• 28/12/2022 00:00

Nieve de Navidad

En la cultura del hemisferio norte, todos los países utilizan el invierno de contexto a la fiesta, más grande alrededor del planeta

Pareciera una redundancia mencionar nieve y Navidad en una misma frase. Por lo general cualquiera supone que existe una íntima relación entre ambas y que los festejos de fin de año y toda la historia de la natividad de los católicos está relacionada con tal condición climática. Aunque se sabe que, en la cultura del hemisferio norte, todas las celebraciones sí utilizan este tiempo del invierno como contexto de quizás la fiesta, más grande alrededor del planeta.

En los países donde tal tiempo blancuzco escapa a la realidad, los niños, sobre todo, la imaginan y crean efectos con cuanto ingrediente: algodón, harina —recuerdo que en la escuela se utilizaba una mezcla de jabón Ivori para emblanquecer las palmeras de las escenografías pascuales— y otros recursos que la imaginación produce para estos efectos.

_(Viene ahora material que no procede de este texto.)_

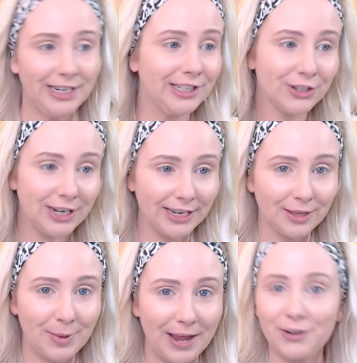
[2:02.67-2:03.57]
screen in the
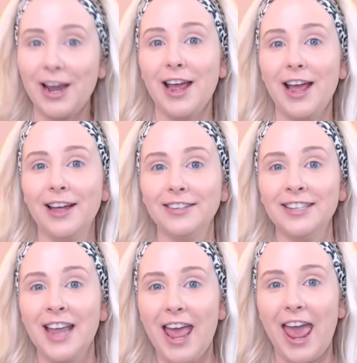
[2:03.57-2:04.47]
background,
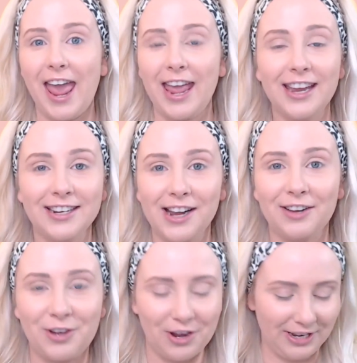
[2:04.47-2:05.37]
and
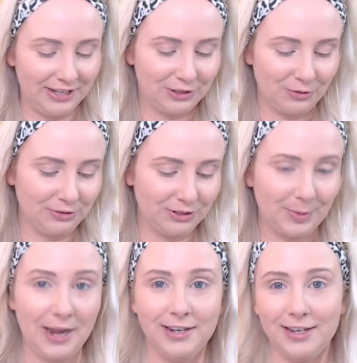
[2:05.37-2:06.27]
I've got his gorgeous
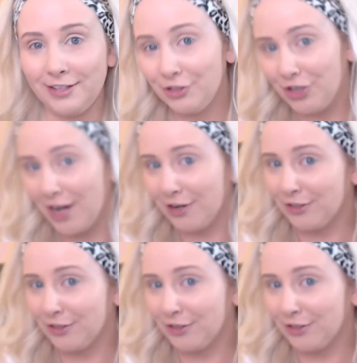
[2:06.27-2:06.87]
partner's chair asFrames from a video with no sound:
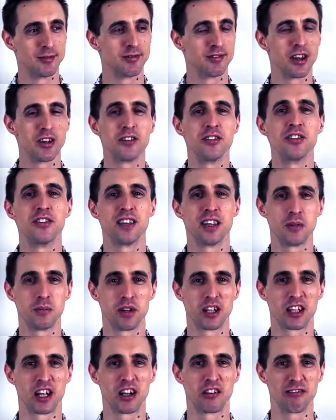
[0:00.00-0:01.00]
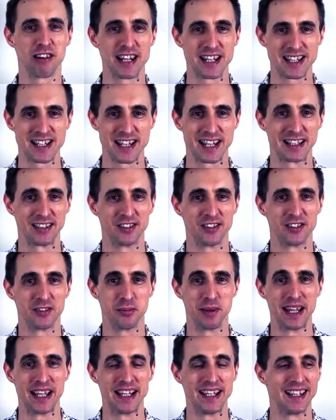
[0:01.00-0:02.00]
Doesn't seem like a great thing to
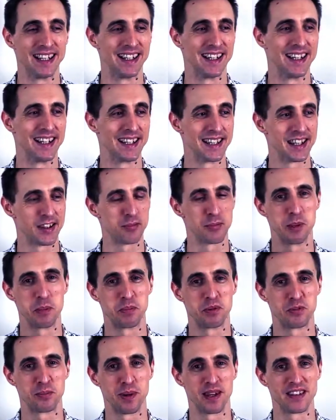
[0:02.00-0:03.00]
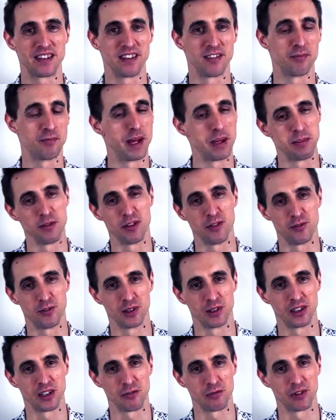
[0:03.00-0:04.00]
me. That's my perspective. Maybe you
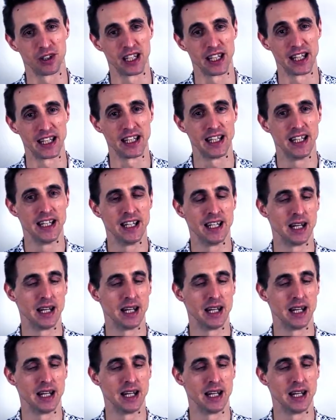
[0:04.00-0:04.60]
feel differently.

Lo importante es crear la ilusión, aunque se viva en el más infame calor tropical.

Nevar impresiona para quienes conocen esta etapa cruda de las estaciones. Aquellos que no están relacionados con tal suceso imaginan que es un espectáculo juguetón y coyuntura para divertirse con muñecos de nieve, a los que aluden las historias literarias y el extenso cancionero dedicado a este tiempo. Sin embargo, es un momento lleno de diferentes instancias que van generando rigores para toda la población, según las regiones.

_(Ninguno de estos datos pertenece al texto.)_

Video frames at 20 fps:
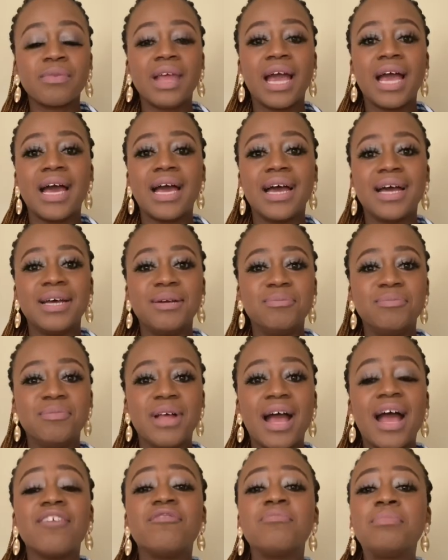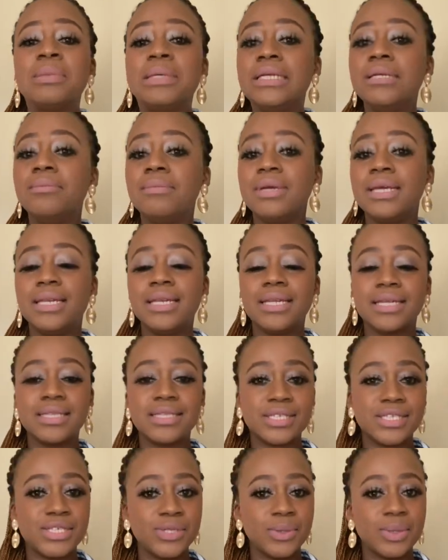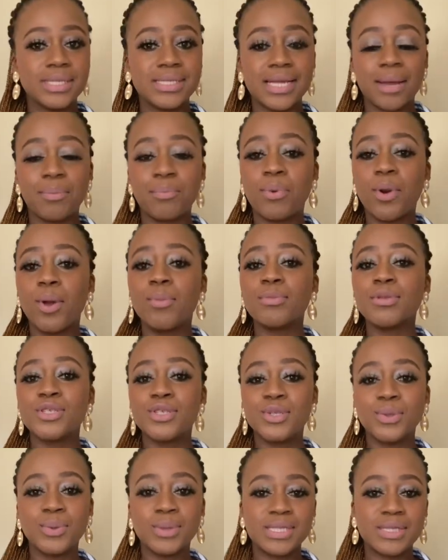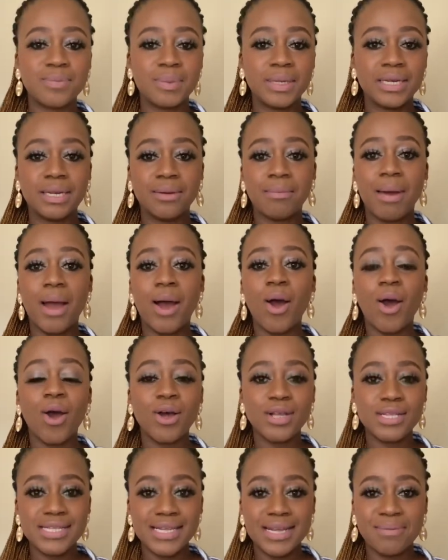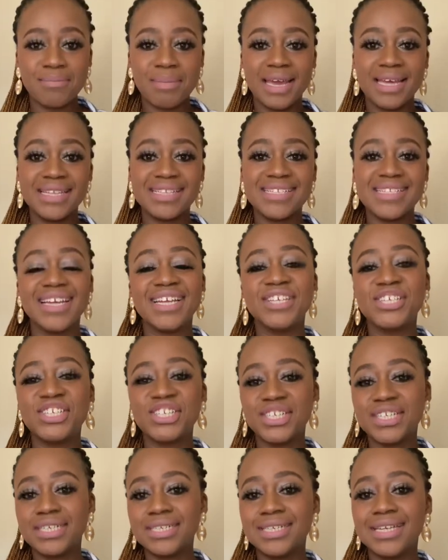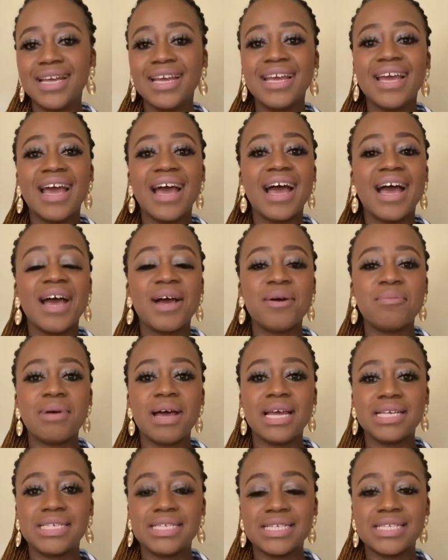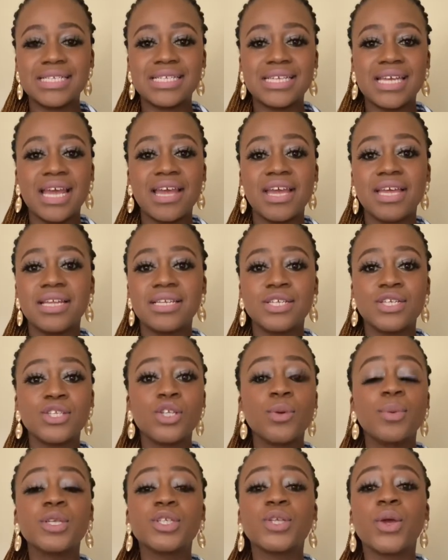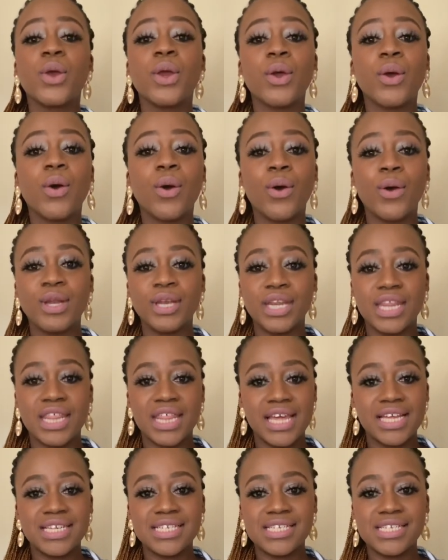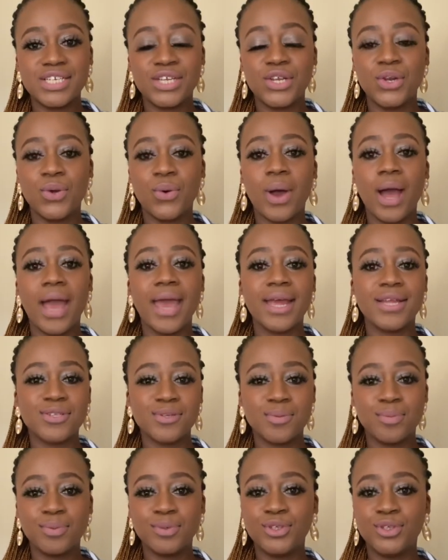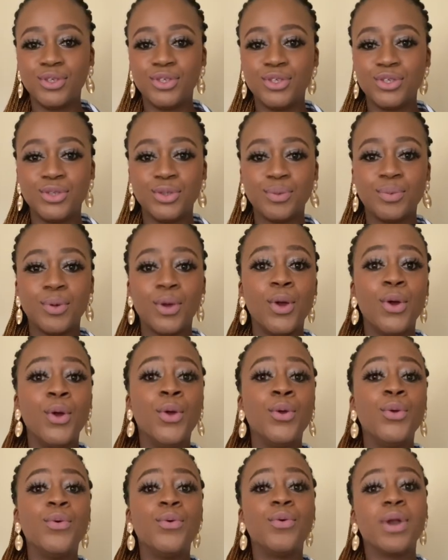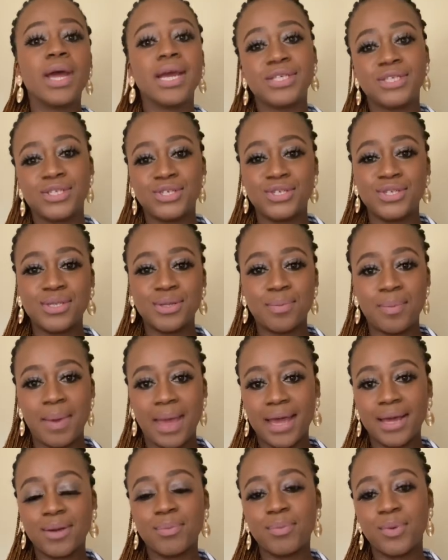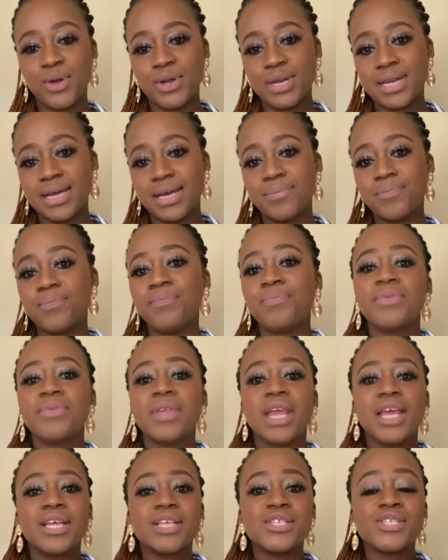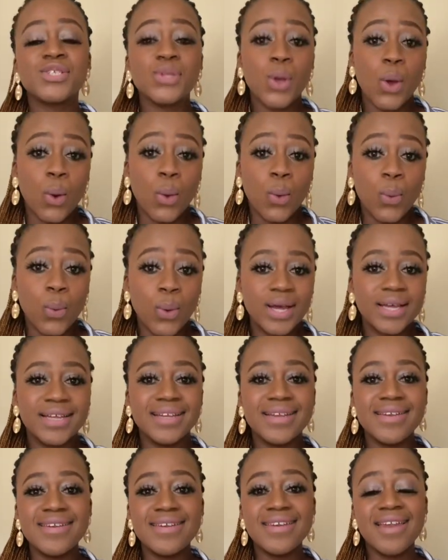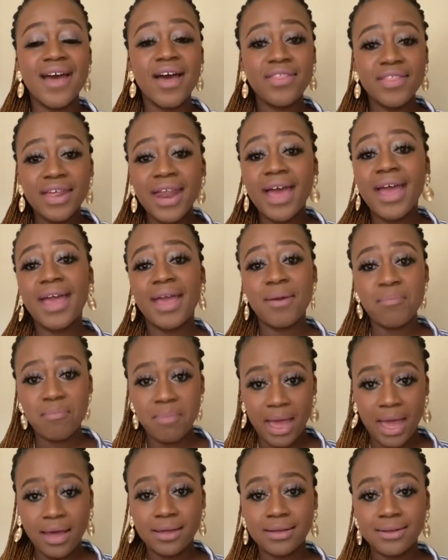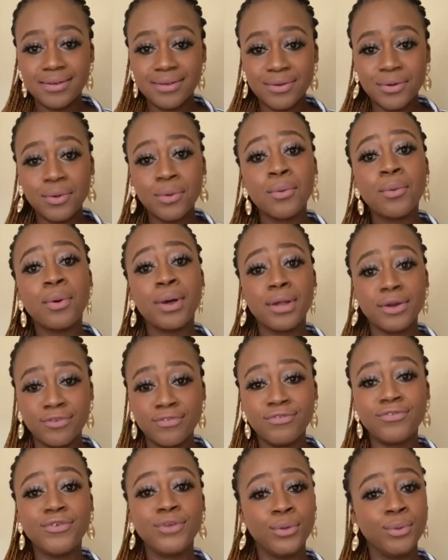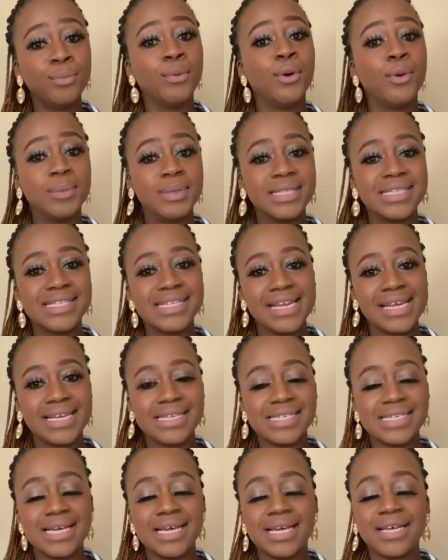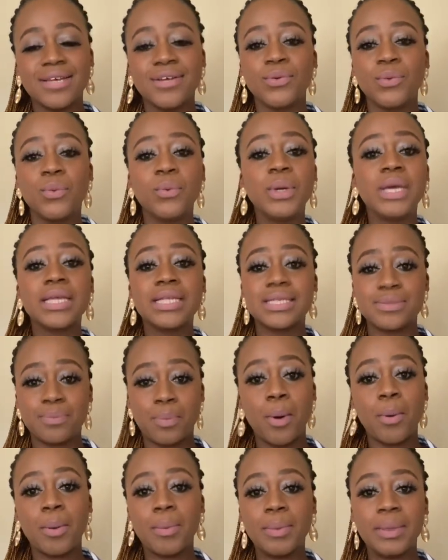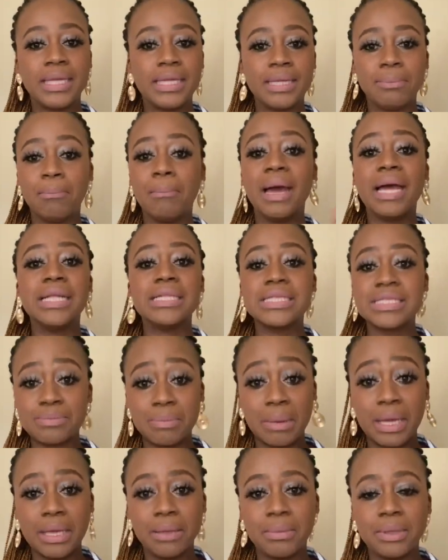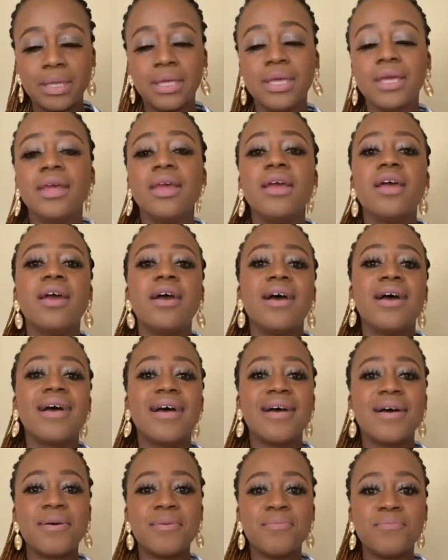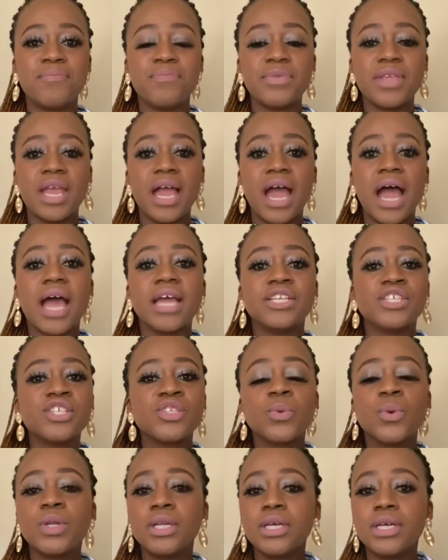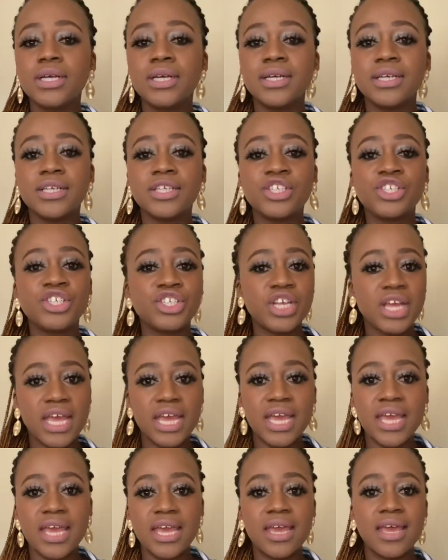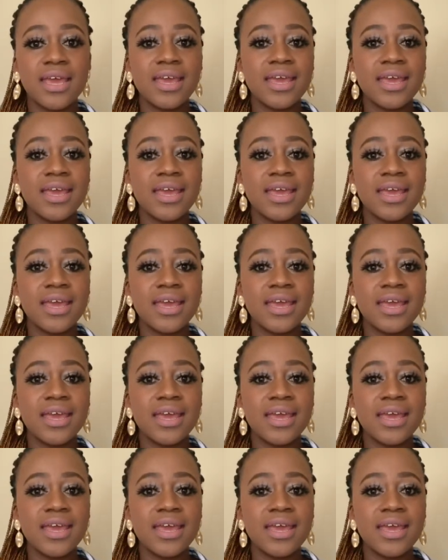I've been meaning to do it. I promise you, it's been in my heart and my intention. I just had so much going on that, I had to put YouTube right to the back burner. So now that I am back, quite a few moments later, weeks, probably months, maybe, um, I just want to share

Mi primera experiencia tuvo lugar en la República Democrática Alemana, hace mucho tiempo. Era muy joven y había viajado para asistir a un festival de cine en la ciudad de Leipzig. Desde Berlín partí con mis anfitriones, un equipo de la televisión de ese país y decidimos quedarnos en un hotel en el camino. En la madrugada, escuché unos golpes en la ventana y me levanté a ver qué sucedía y pude mirar que todo alrededor estaba blanco.

Era una experiencia impresionante y en la mañana, antes de desayunar salí a experimentar la sensación de palpar esa especie de alfombra que cubría el suelo y los matorrales. Las ramas de los árboles se habían llenado de este material que colgaba de pinos y abedules para cambiar su perfil verdoso. Al seguir el trayecto, noté que toda la carretera había cambiado y ahora había que tener mayor cuidado con tal blancura en el paisaje.

Pasó mucho tiempo para que volviera a ver tal panorama y ocurrió en Ecuador, mientras atendía un curso de periodismo. Organizaron una excursión a la montaña de Cotopaxi y allí llegamos un grupo de colegas para intentar subir una parte de su intrincada elevación. Sólo alcanzamos a llegar al primer refugio y nos llenamos de nieve, de su frialdad y parecía una aventura juvenil el lanzarse los copos.

El año pasado, hacía un recorrido de España a Francia a través de los Pirineos, y recibí la noticia que había nevado la noche anterior y las montañas empezaron a mostrar la escarcha del temporal. Los bosques se blanquearon y las carreteras, cambiaron de color por la interminable lluvia de gélidas hojuelas que caían. Al pasar por la histórica estación de tren de Canfranc parecía que presenciábamos una escena en blanco y negro del cine europeo.

Hace unos días en Dayton, Ohio, Estados Unidos anunciaron que llovería y luego en la tarde, nevaría. Yo estaba de visita en esta ciudad y me dispuse a ver cómo se desenvolvería este pronóstico. En efecto, empezó a llover, pero no ocurrió nada. “Por lo general, cuando el cielo se pone rosado, es que viene la nieve”, me dijeron. En la madrugada, sentí que todo estaba muy claro y fui a ver a través de la ventana: el cielo tenía el tono y todo estaba blanco.

La nieve cubría absolutamente todo y este frío mayúsculo, al amanecer de la Nochebuena, era antecedente de ese espíritu que une a las familias, amigos conocidos y extraños en una cálida relación global.